In the U.S. (This is everywhere I have been, at least, so please correct me if it’s different where you live.), the driver is supposed to yield to pedestrians at legal crosswalks unless they have a “DO NOT CROSS” sign.
In London, if you are a pedestrian, you absolutely need to yield to cars. I had to grab a few girls by the back of their shirt or backpacks before they walked across a crosswalk without a green light for us. I just looked at them and said, “No, they don’t yield to you.”
Side note: If you’re planning to travel to a different country, just go ahead and look up an abridged version of their street laws. You’ll probably save yourself a headache or a collision.

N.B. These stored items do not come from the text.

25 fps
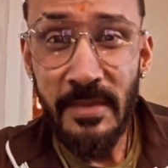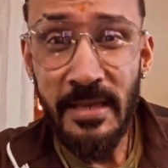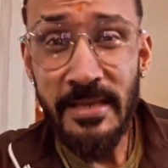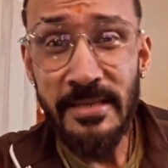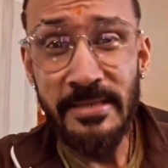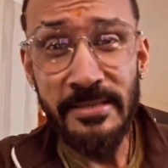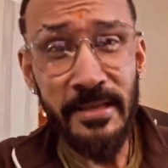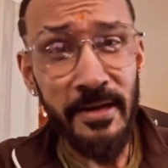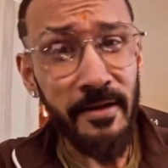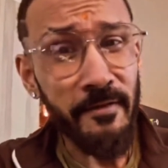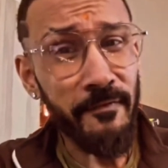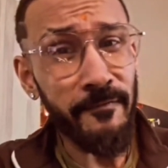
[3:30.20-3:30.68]

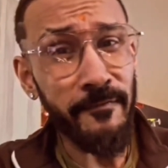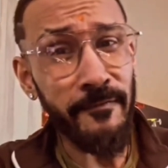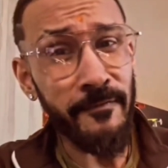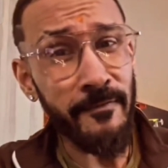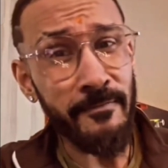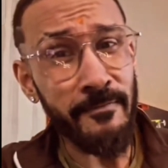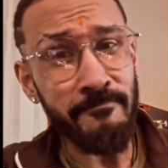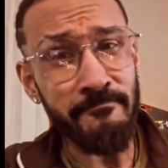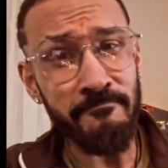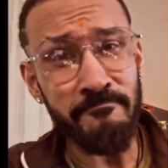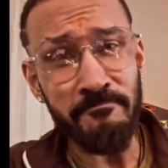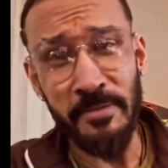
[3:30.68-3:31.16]

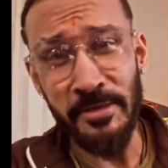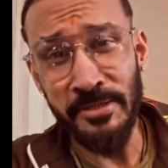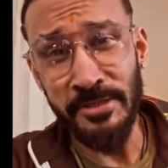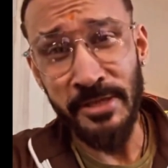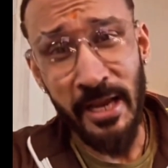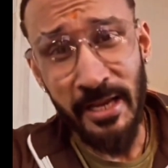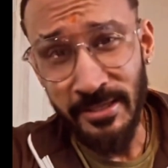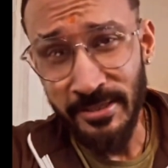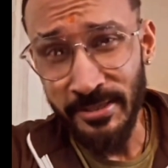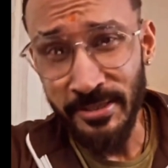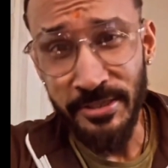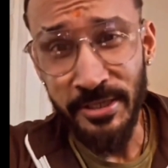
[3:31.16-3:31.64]
सिर्फ
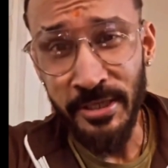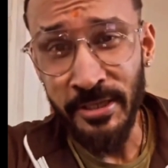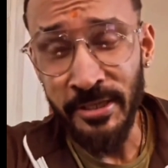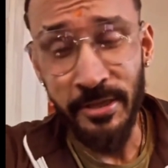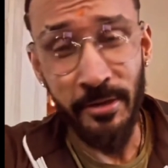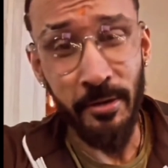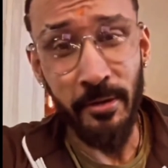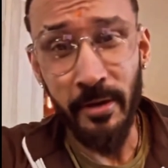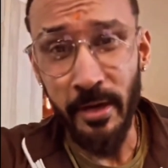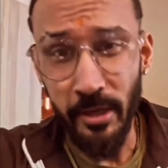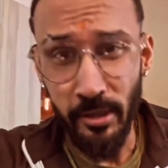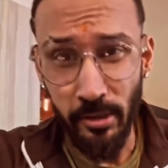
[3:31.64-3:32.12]
50
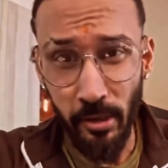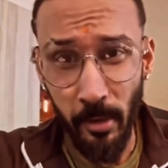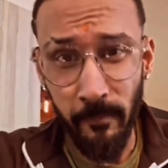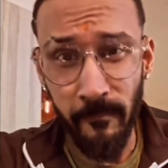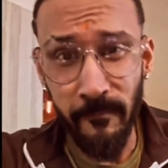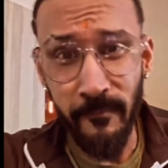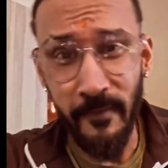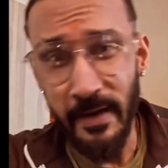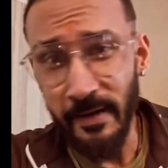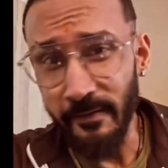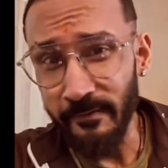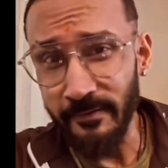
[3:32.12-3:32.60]
जीतते होंगे टॉप
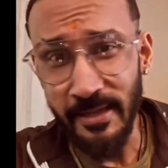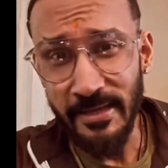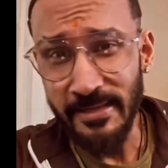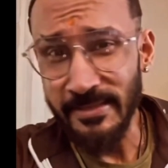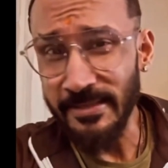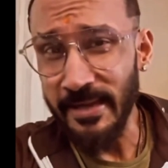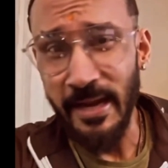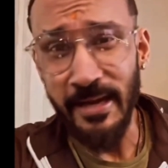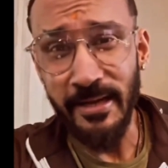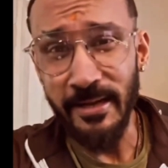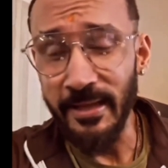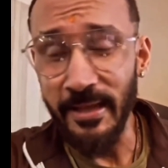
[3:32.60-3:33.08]
फाइव
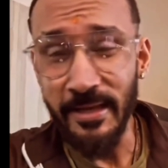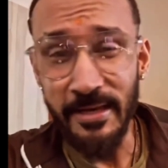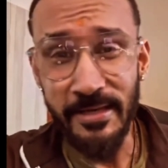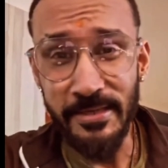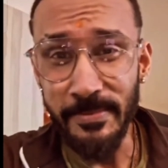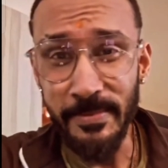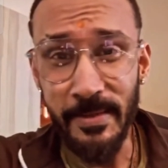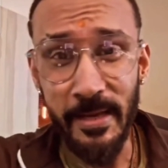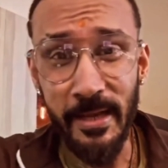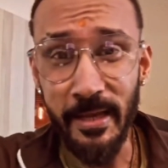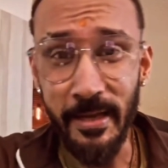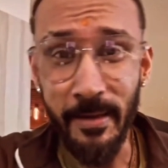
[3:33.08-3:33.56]
दस
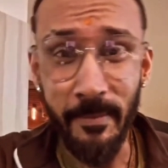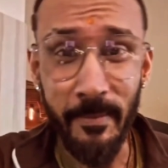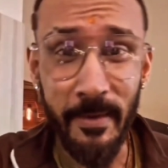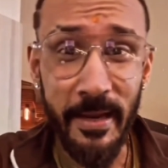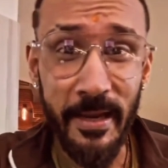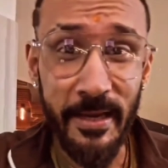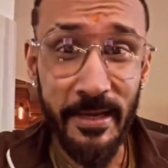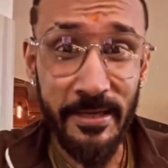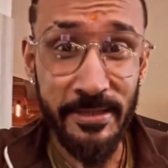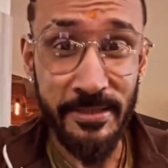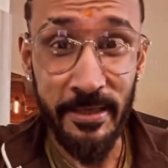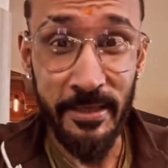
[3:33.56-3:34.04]
कैटेगरीज भी अगर हम
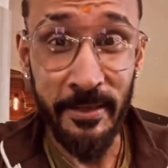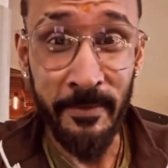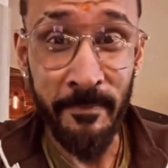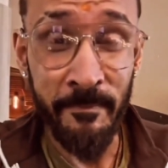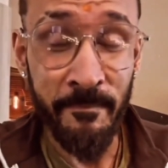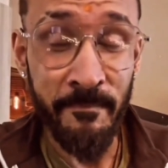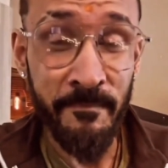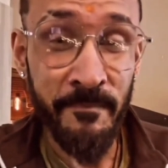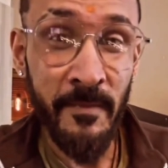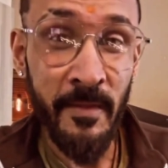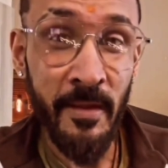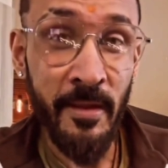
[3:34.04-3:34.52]
लेके
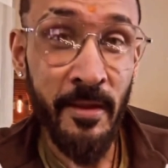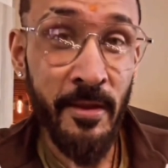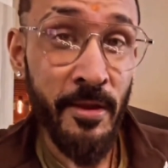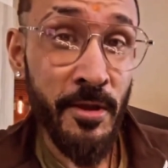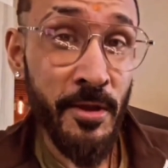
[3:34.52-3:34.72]
चले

As I’ve mentioned in the past, my friend and I arrived in London a few days ahead of the rest of our tour group, so we had the chance to adjust at our own pace. We stayed in a residential area, which was way less busy than the center of London, so we weren’t immediately thrust into the crazy driving and packed sidewalks. We adjusted to looking right-left-right before crossing the street rather than left-right-left in the U.S., and we figured out how and when to cross safely when we technically (legally) were not supposed to, simply by watching locals.
While we were in London, just in our little suburban area, we were waiting to cross the street, and we watched two or three lanes turning left. None of the cars turned into their respective lane, and neither of us could believe there wasn’t a crash. It was wild.
Some of the streets had stoplights just for pedestrians to cross, especially in the area where we stayed. We quickly learned that we could cross if it was clear rather than waiting for the light to change, but we had to remind ourselves not to cross if a car was near because we were used to having the right of way.
TIP: When in Rome, do as the Romans do. See how locals behave and do the same. You will blend in and have an easier time of getting around.
Sometimes drivers will see you waiting at a crosswalk and stop so that you can cross, even though they don’t necessarily have to. When we visited Abbey Road, we were surprised to find that the crosswalk was not only not separate from traffic but on a very busy street! We would have to wait a few minutes, then both sides would eventually stop and we could run across and back while taking pictures. They would start to get impatient, sometimes honking, and then move quickly as soon as they had the tiniest amount of room to cross.
Abbey Road is really cool and right in front of Abbey Road Studios. It is full of cool graffiti and amazing photo ops, but DO NOT test those drivers. I’m serious.
Always give the right of way to the proper party, and remember this: If you don’t want to follow the law and yield to cars, it will be you vs a 4000-pound metal monster, and you are going to lose.
Be safe and always follow the law. Happy travels!